=== YOUR ASSIGNMENT ===
Reproduce the entries in full. Exclude all images from the copy.

(Items from a data source)
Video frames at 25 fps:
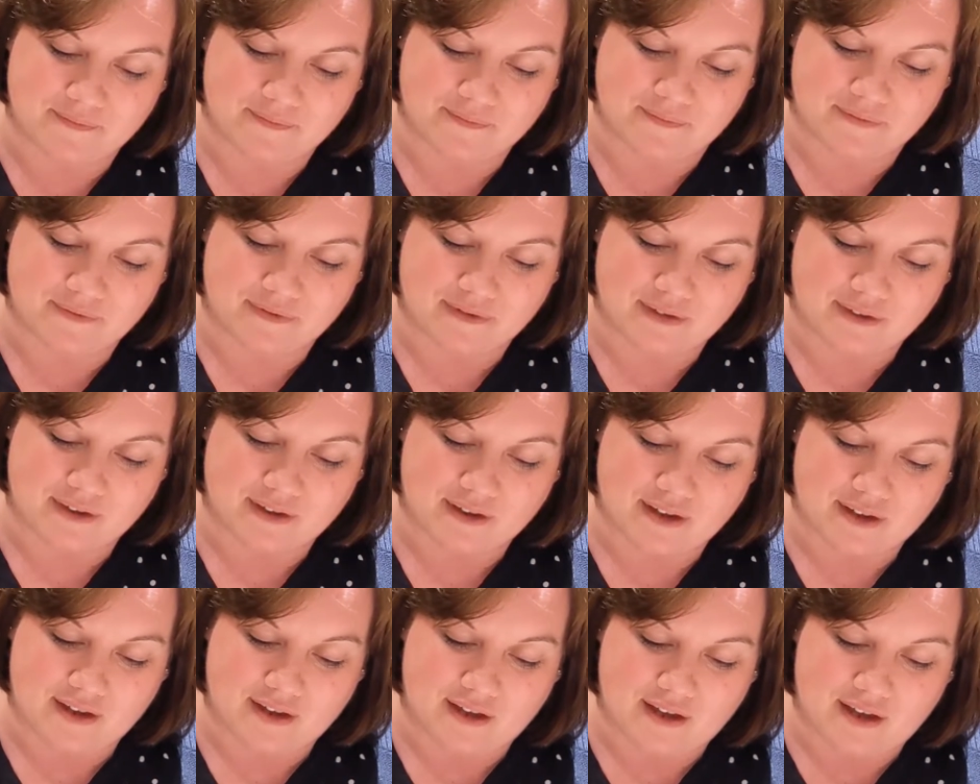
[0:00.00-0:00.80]

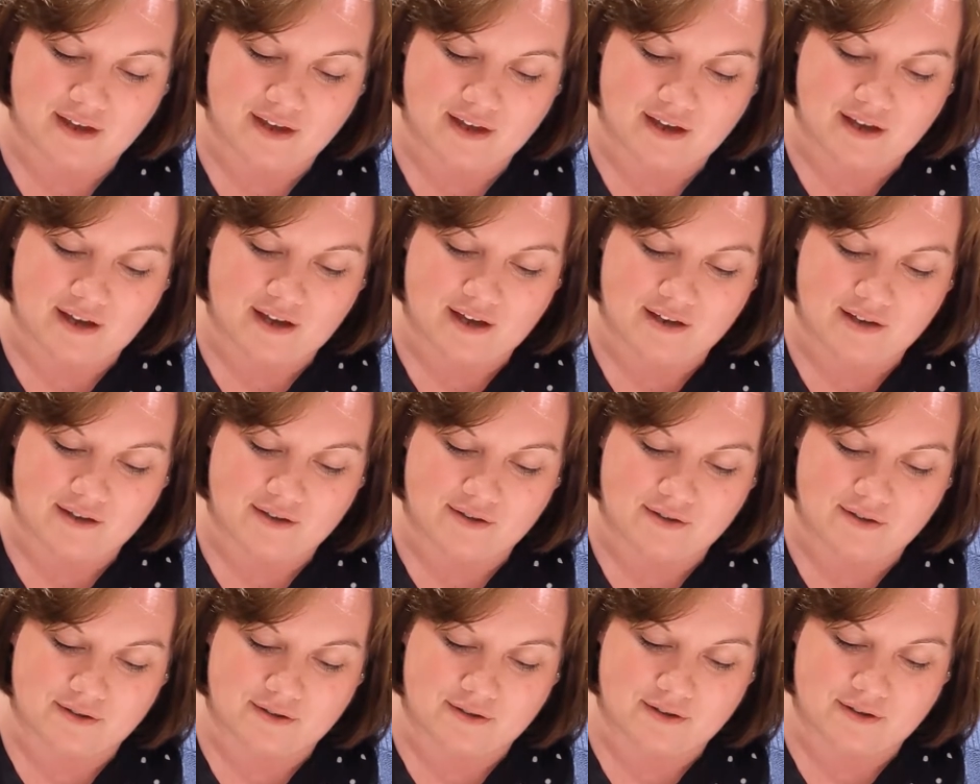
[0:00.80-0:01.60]

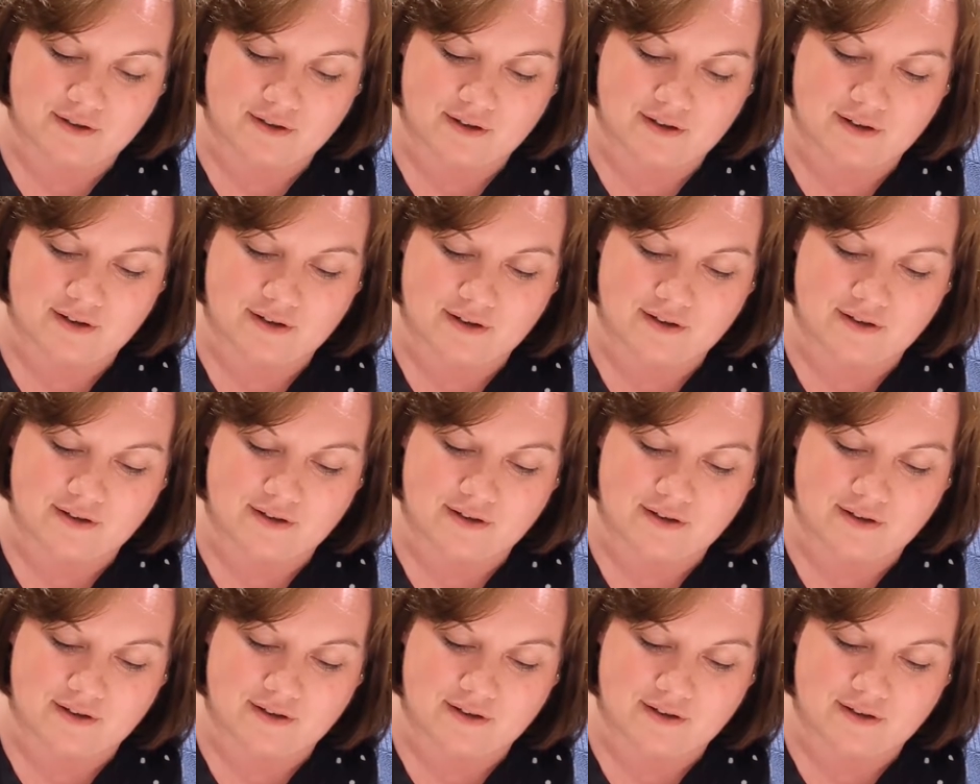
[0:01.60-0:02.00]
[no speech]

=== ANSWER SECTION ===
Video frames at 25 fps:
[0:00.00-0:00.80]

[0:00.80-0:01.60]

[0:01.60-0:02.00]
[no speech]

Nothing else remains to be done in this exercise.